There is a marked emphasis on the 'you' that makes Paul start while he bites fiercely the ends of his moustache, and Philippa walks quickly out of the room, rushes up to her own, and flinging herself on the bed gives way to tears. 'Oh dear, oh dear,' she sobs, 'why does everything go wrong and only a little time ago I was so happy, and now I have hurt Paul's feelings, and ...'

'Paul!'

Ponsonby on his way to bed is surprised at hearing himself called.

'Yes,' he replies.

'I want to tell you something,' is the answer.

The gas has been turned out and all the other men are just turning in for the night.

'What do you want?' he says, going into the sitting-room, from whence the voice issues, a solitary candle burns on the table, and discloses Philippa.

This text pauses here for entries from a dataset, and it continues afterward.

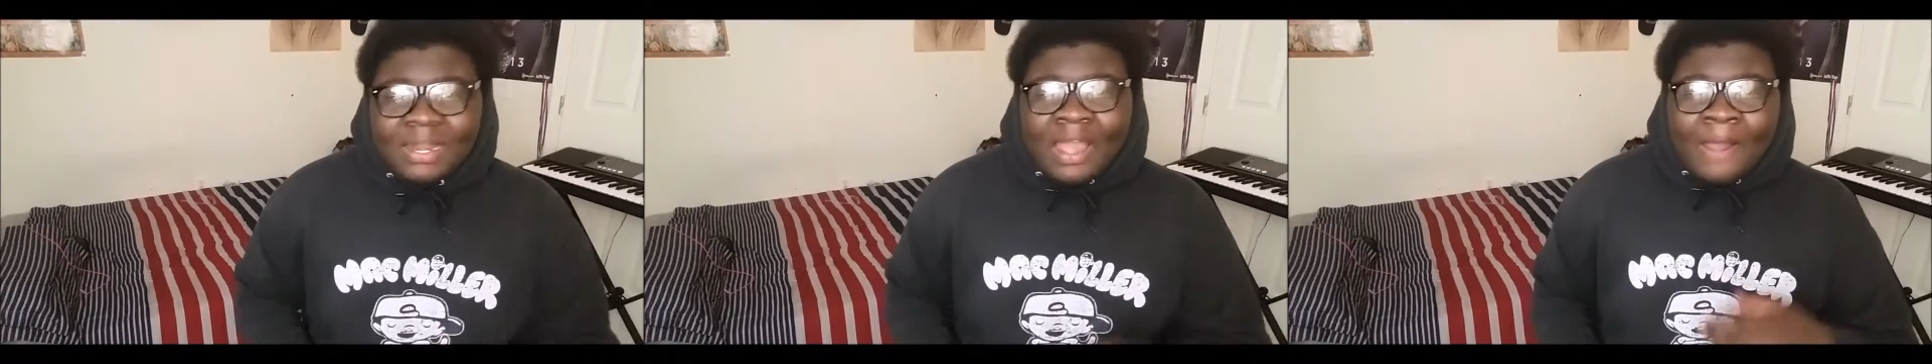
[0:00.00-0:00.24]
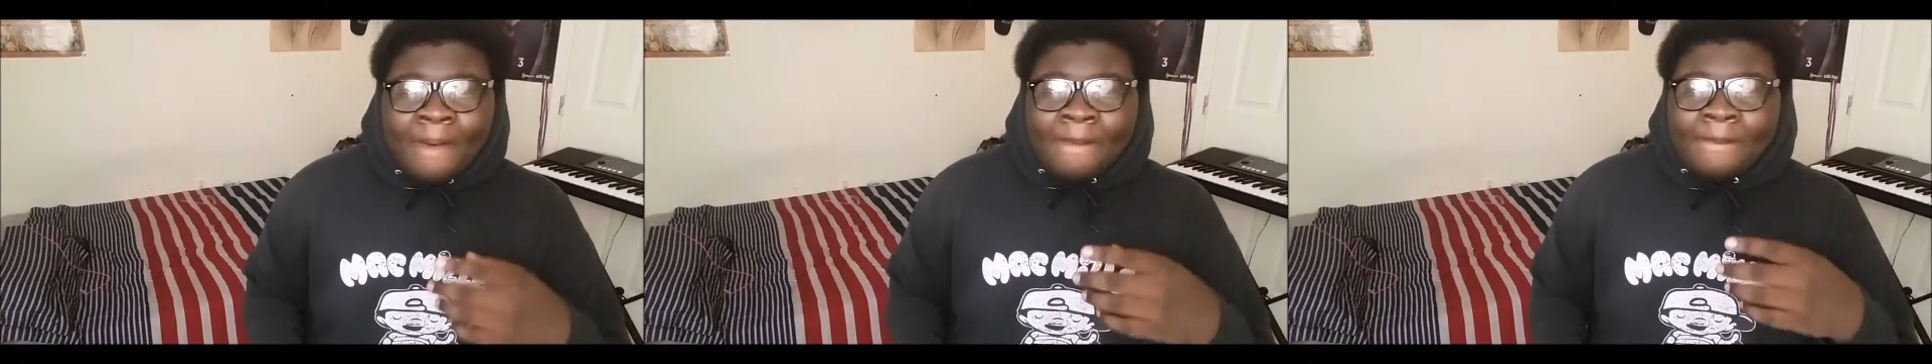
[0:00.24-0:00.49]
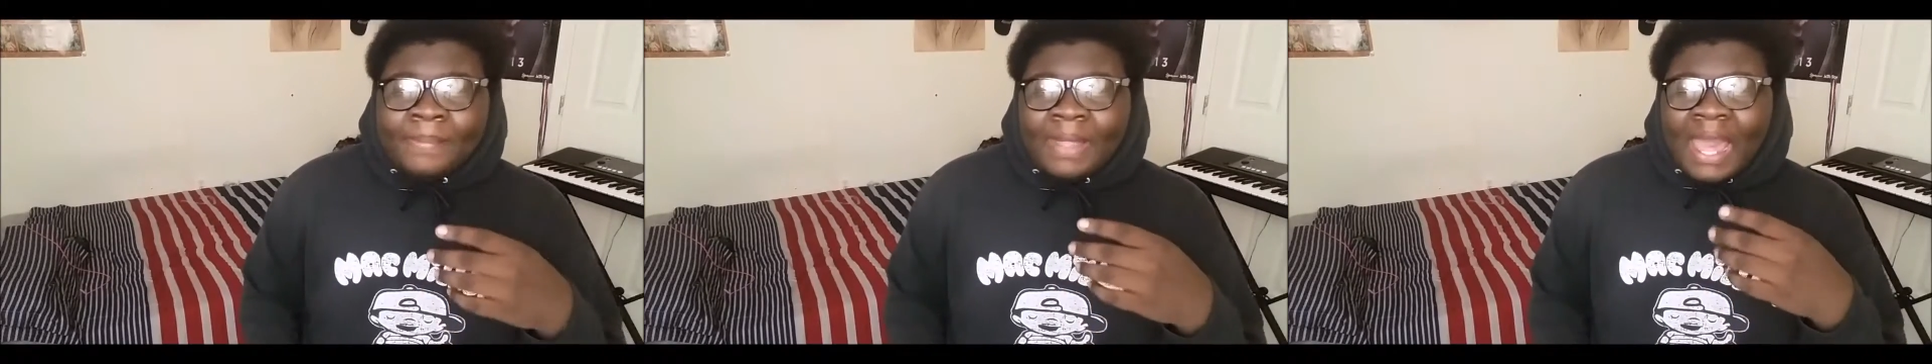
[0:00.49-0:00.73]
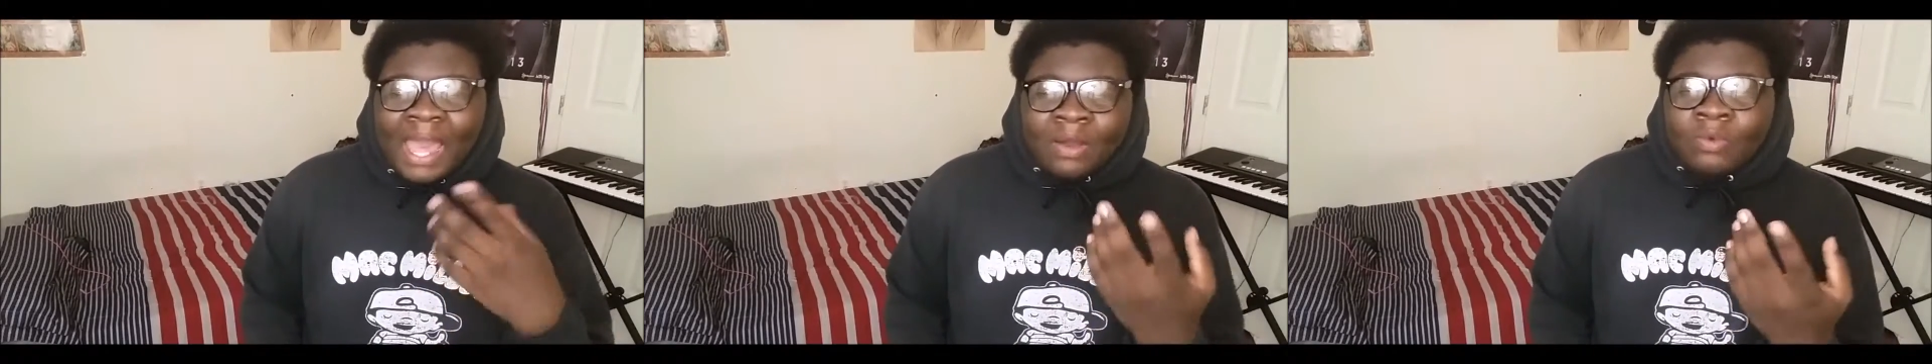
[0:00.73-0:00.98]
Now,
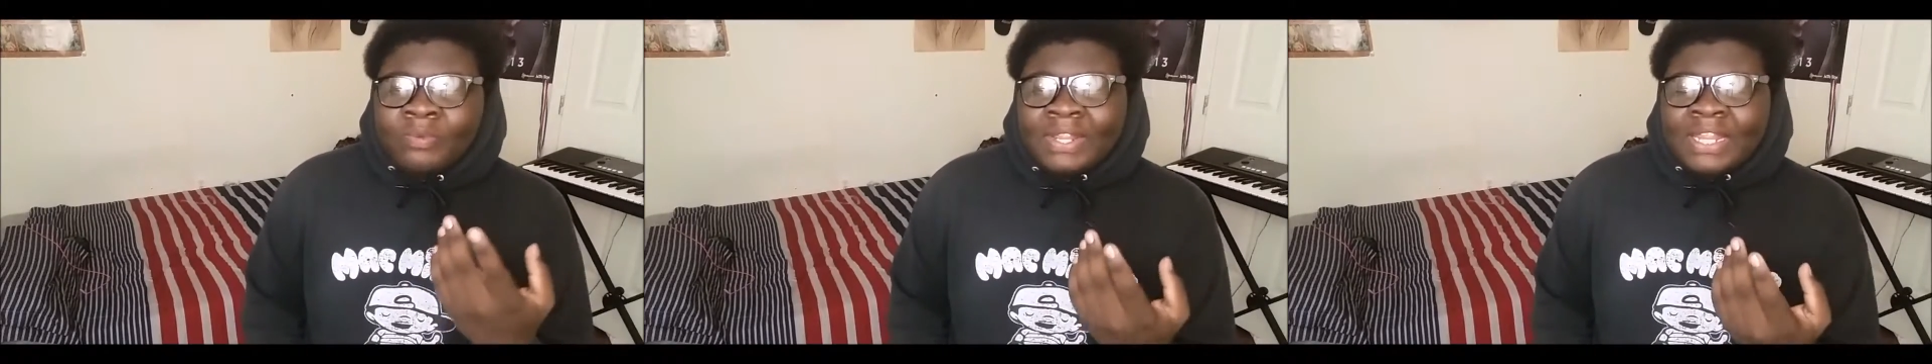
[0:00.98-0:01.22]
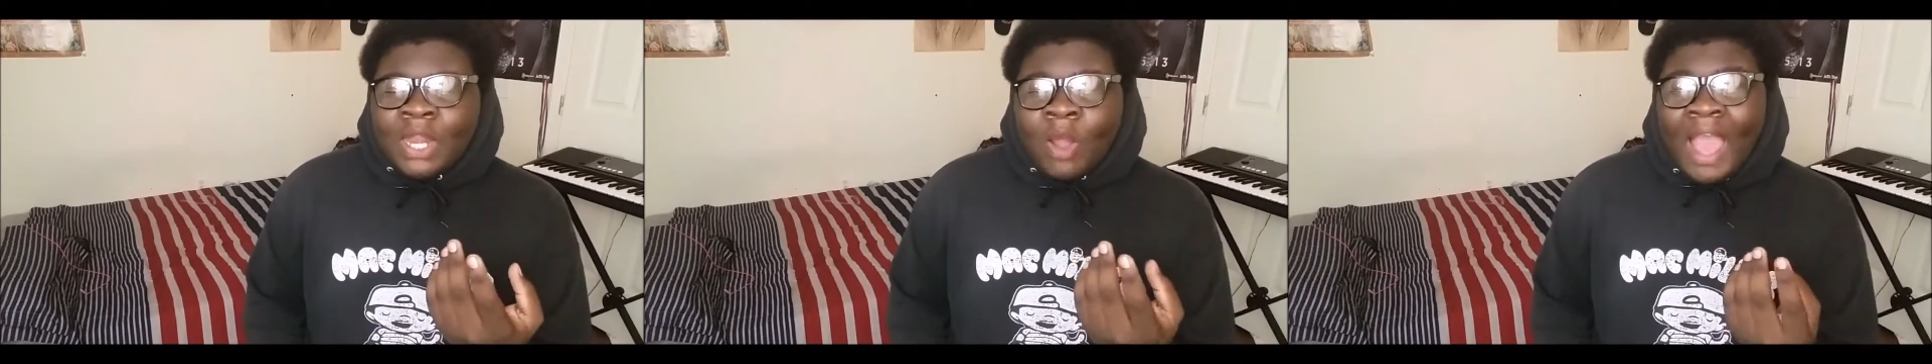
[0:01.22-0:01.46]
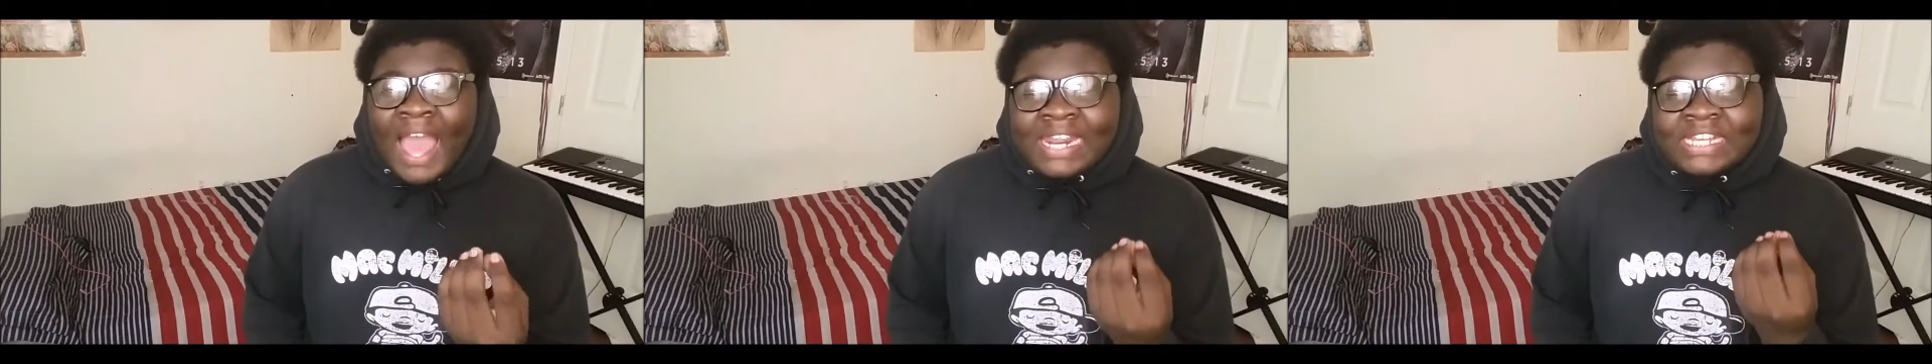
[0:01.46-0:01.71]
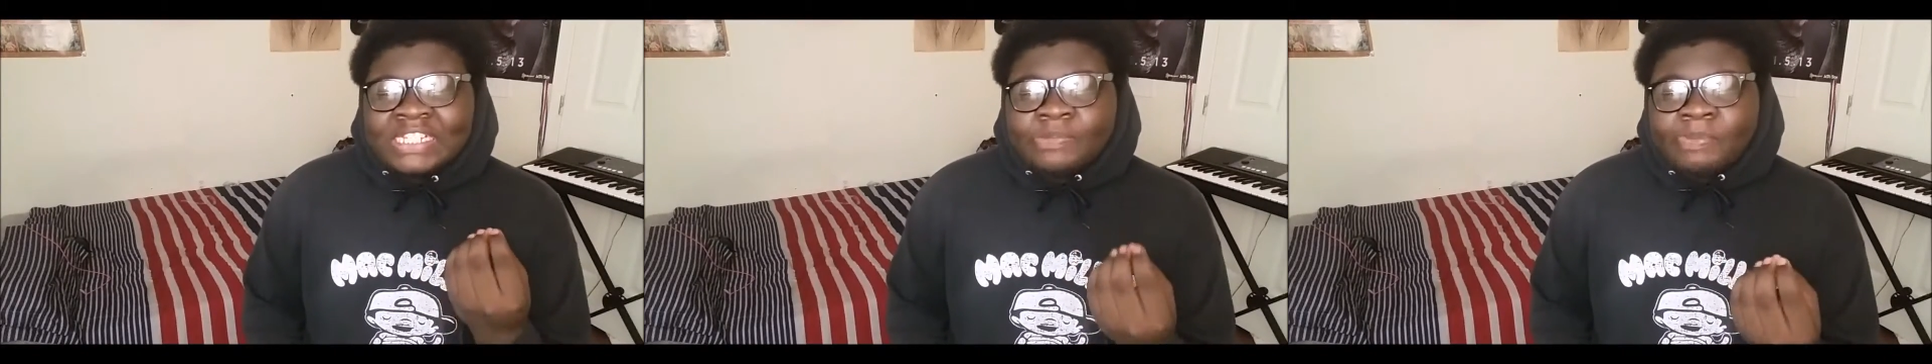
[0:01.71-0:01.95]
I don't really know how
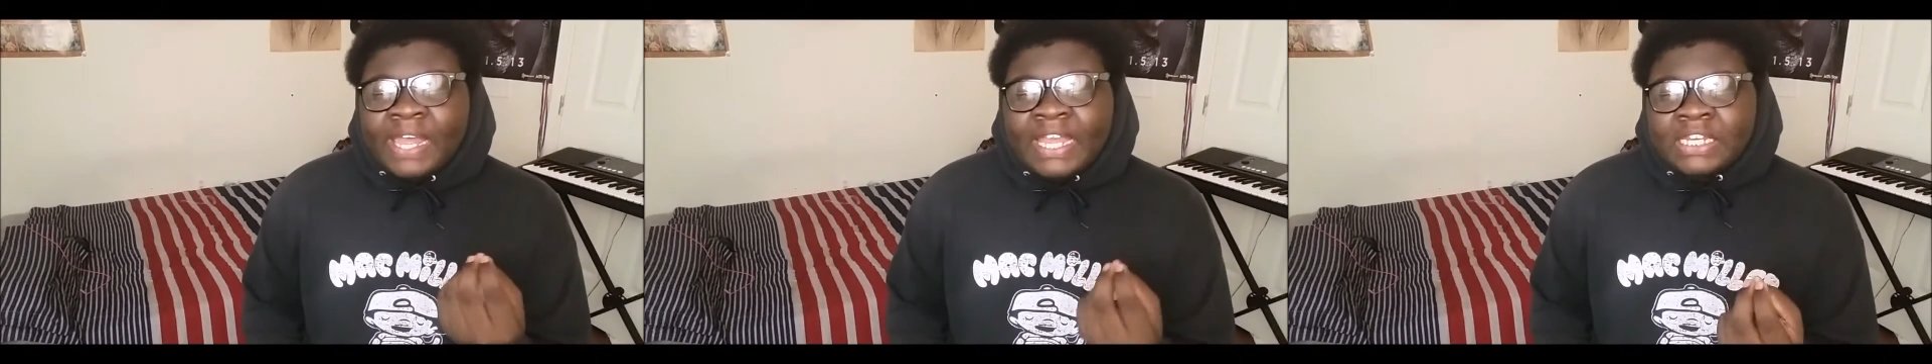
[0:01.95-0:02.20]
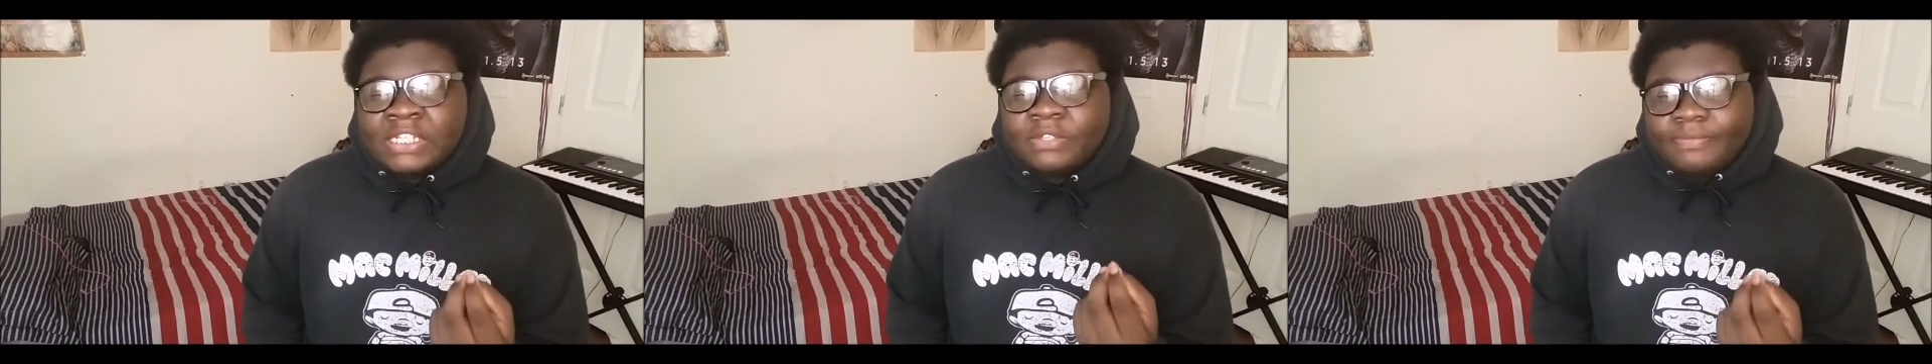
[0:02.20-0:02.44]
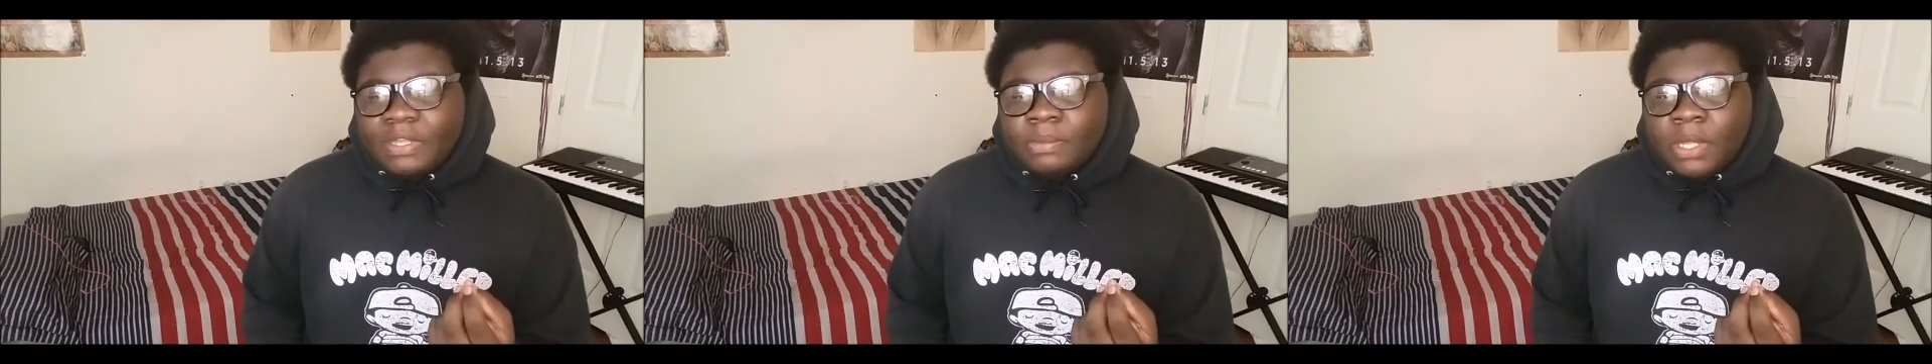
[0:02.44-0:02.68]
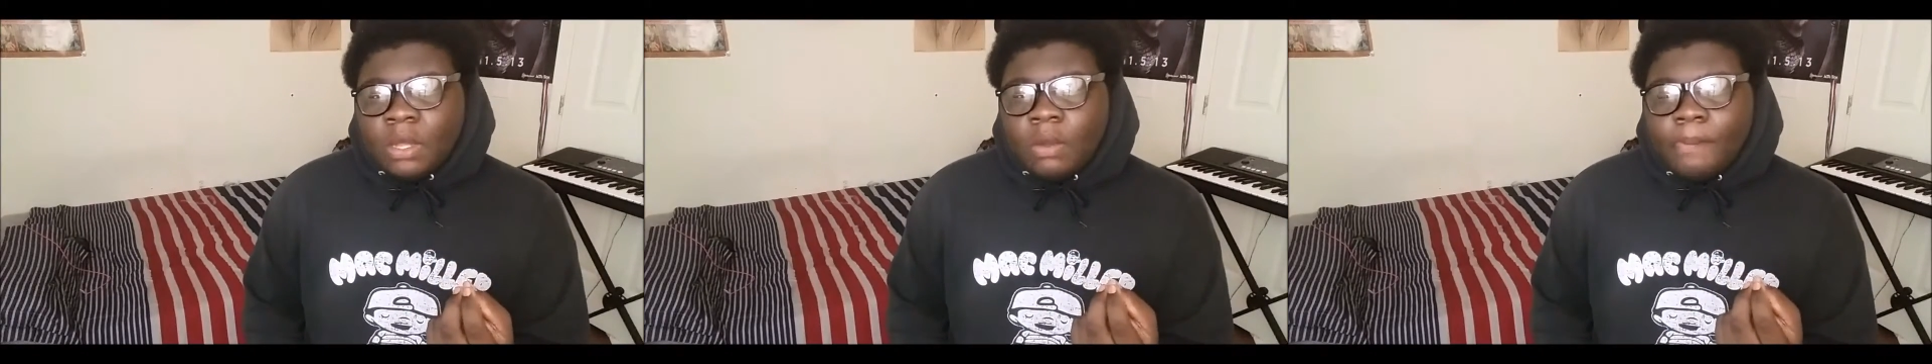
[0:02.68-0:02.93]
to explain this
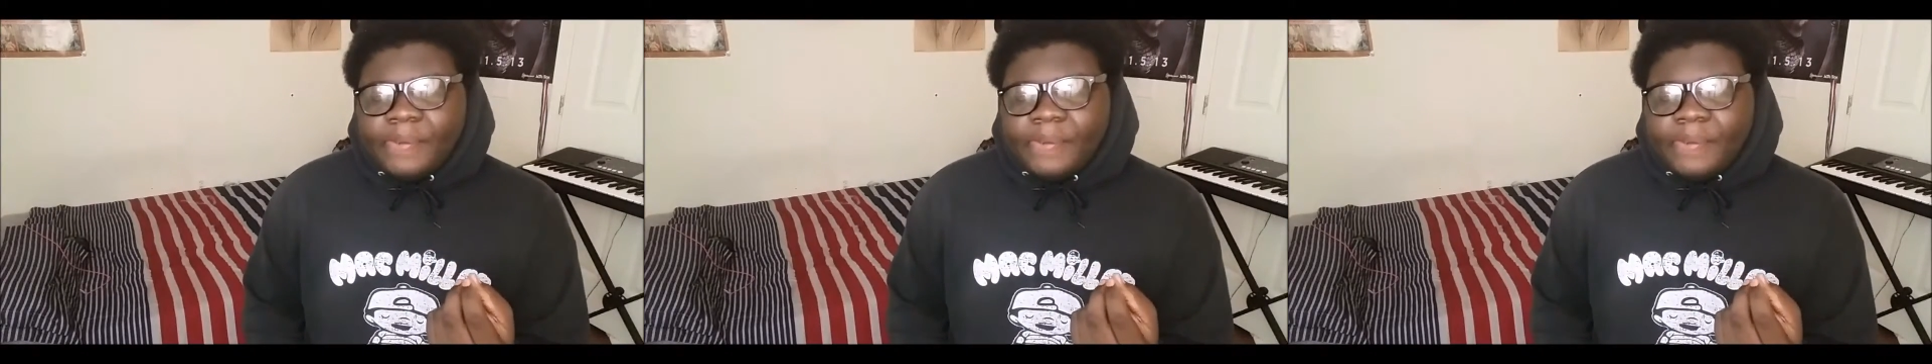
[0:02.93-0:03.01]
female,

'You here?' he exclaims surprised.

'Yes,' she says. 'I am afraid I vexed you this afternoon, and I wanted to tell you I was sorry, and ...—'

'Don't think about it again, but really you know you ought not to be here—'

'I only waited to tell you that,' she says, turning towards the door feeling utterly miserable, and the tears that she has tried to keep back break forth, and covering her face with her hands she cries as though her heart would break.

Paul goes up to her. 'Philippa, my dear,' he says very gently, 'there is something very wrong, can't you tell me why Jimmy went away—'

'No, no,' she sobs. 'I told him to go, but I can't tell you why—'

'How cold you are,' he says. 'Stop crying and go to bed at once, or you will make yourself ill.'

'Very well,' replies she, meekly. 'But you [sob] you won't tell Mabel—'

'I won't tell a soul.'

'And you're not vexed with me?'

'No; why should I be. Good-night.'

'Good-night,' such a sad little face she turns to him, that he stoops and kisses it.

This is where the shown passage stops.